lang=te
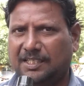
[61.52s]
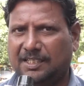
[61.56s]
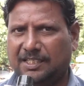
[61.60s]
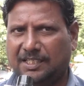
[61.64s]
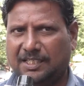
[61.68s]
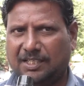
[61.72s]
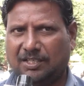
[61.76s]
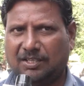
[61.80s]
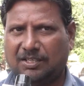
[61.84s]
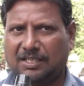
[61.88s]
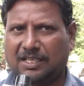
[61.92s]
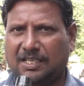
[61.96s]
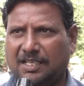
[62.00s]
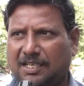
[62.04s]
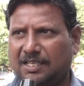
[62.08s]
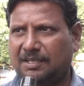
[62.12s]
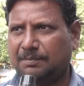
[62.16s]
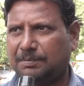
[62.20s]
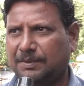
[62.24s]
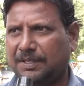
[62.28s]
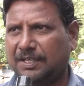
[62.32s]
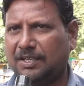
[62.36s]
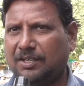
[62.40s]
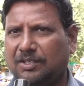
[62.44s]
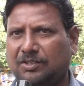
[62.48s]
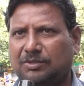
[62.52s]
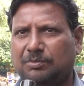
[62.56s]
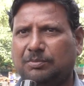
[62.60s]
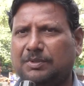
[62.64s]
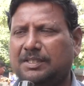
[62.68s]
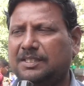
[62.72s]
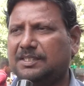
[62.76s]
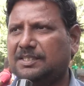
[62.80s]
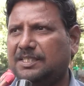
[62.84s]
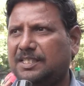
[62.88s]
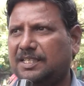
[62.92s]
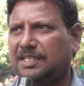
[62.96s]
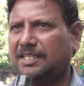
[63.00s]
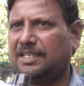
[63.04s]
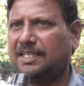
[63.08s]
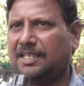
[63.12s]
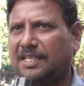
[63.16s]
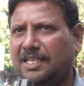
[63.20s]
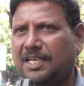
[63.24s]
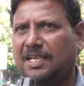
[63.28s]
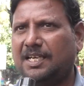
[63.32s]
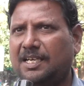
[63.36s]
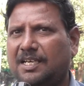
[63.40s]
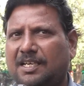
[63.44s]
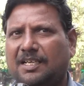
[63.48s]
ఈ యొక్క ప్రయాత్మక చర్య
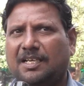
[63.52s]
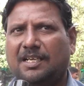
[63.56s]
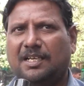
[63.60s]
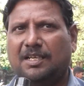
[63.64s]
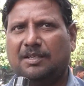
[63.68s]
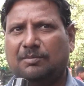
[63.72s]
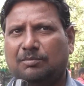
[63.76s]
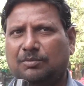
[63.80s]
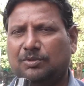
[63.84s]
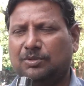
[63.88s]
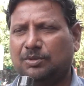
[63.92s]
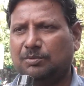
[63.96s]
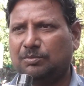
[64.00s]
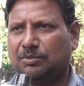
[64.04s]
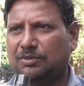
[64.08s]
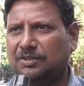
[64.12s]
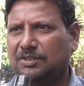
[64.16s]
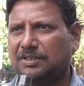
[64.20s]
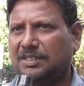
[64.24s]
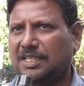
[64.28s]
ఇంకా ముందు ముందు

* [Action item]: Reproduce all the entries that precede this task, word for word, minus any pictures.

* [Answer section]:
lang=te
[61.52s]
[61.56s]
[61.60s]
[61.64s]
[61.68s]
[61.72s]
[61.76s]
[61.80s]
[61.84s]
[61.88s]
[61.92s]
[61.96s]
[62.00s]
[62.04s]
[62.08s]
[62.12s]
[62.16s]
[62.20s]
[62.24s]
[62.28s]
[62.32s]
[62.36s]
[62.40s]
[62.44s]
[62.48s]
[62.52s]
[62.56s]
[62.60s]
[62.64s]
[62.68s]
[62.72s]
[62.76s]
[62.80s]
[62.84s]
[62.88s]
[62.92s]
[62.96s]
[63.00s]
[63.04s]
[63.08s]
[63.12s]
[63.16s]
[63.20s]
[63.24s]
[63.28s]
[63.32s]
[63.36s]
[63.40s]
[63.44s]
[63.48s]
ఈ యొక్క ప్రయాత్మక చర్య
[63.52s]
[63.56s]
[63.60s]
[63.64s]
[63.68s]
[63.72s]
[63.76s]
[63.80s]
[63.84s]
[63.88s]
[63.92s]
[63.96s]
[64.00s]
[64.04s]
[64.08s]
[64.12s]
[64.16s]
[64.20s]
[64.24s]
[64.28s]
ఇంకా ముందు ముందు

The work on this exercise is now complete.